The Internal Revenue Act
The Internal Revenue Act provides rewards to whistleblower who report violations of internal revenue laws and underpayments of taxes to the Internal Revenue Service (IRS). Its scope includes international money laundering.
Following 2006 revisions, rewards are now mandatory for whistleblowers in large tax cases. The IRS is required to give eligible whistleblowers 15% to 30% of the amount recovered from successful prosecutions.
Since 2007, the Whistleblower Office has collected over $5.9 billion and made awards in the amount of $1 billion. The program continues to grow in international importance as well with 97 whistleblowers from outside the U.S. in FY 2020.

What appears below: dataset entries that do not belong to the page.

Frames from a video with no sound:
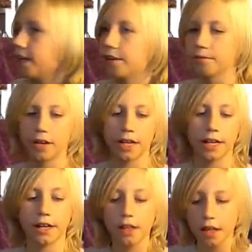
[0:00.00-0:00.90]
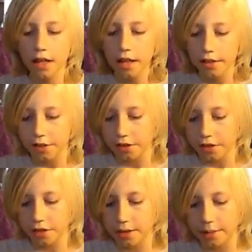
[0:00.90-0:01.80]
on running this as a
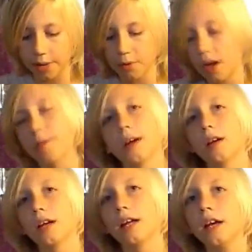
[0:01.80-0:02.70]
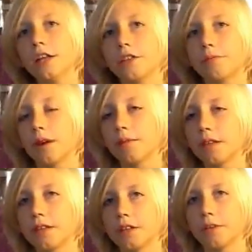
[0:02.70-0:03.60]
semi-primary, this probably
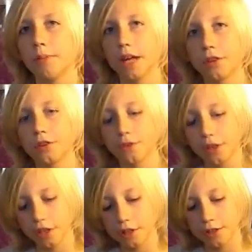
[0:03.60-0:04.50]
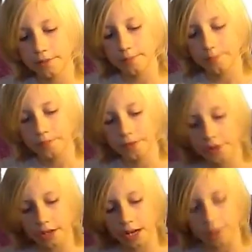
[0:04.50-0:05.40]
isn't your best choice.
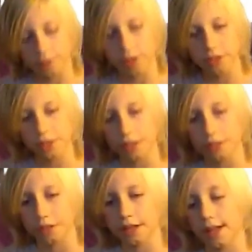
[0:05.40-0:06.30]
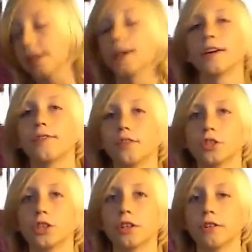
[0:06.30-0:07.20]
I would run this as a secondary for
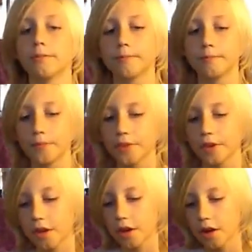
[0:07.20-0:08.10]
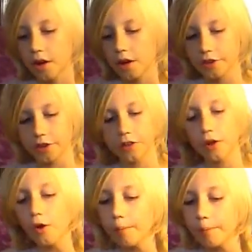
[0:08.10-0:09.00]
sure. The
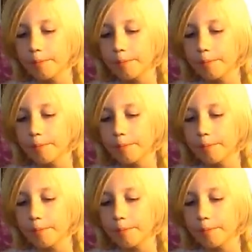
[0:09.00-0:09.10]
scope,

Environmental Protection Laws and their Transnational Application
Many environmental and wildlife protection laws also authorize rewards to non-U.S. citizens for original information that leads to a successful prosecution or enforcement action of individuals or parties violating wildlife and environmental protection statutes.
The Endangered Species Act (ESA), enacted in 1973 to protect endangered and threatened species and provide for their conservation, additionally provides rewards to whistleblowers who disclose violations of the ESA. The act permits the Secretary of Agriculture, Commerce, Interior, and Treasury to authorize such rewards and the amount of the award, as appropriate. The ESA states that the Secretary in question shall pay sums received as penalties, fines or forfeitures of property in violation of the act to “any person who furnishes information that leads to an arrest, a criminal conviction, civil penalty assessment, or forfeiture of property in violation of this Act.” Any whistleblower with original information of violations of the ESA within a U.S. nexus can get rewarded.
The Lacey Act is a federal conservation law that prohibits the importation, exportation, sale, acquisition or purchase of fish, wildlife, or plants that are taken, possessed, transported or sold in violation of U.S. law, Indian law, or in interstate or foreign commerce in violation of state or foreign law. Similar to the Endangered Species Act, the Lacey Act permits the Secretary of the Department of Agriculture, Commerce, Interior, and Treasury to reward whistleblowers who furnish information as to the aforementioned illegal trade of plants and wildlife.
Finally, the Act to Prevent Pollution from Ships or APPS permits federal courts to reward whistleblowers who disclose the illegal dumping and pollution on ships and maritime vessels. APPS’ jurisdiction covers all U.S. vessels and foreign-flagged vessels at U.S. or U.S. governed ports as well as vessels operating in the navigable waters of the United States. The largest APPS award was $5.25 million to a group of whistleblowers from the Philippines in USA v. Overseas Shipholding Group, Inc.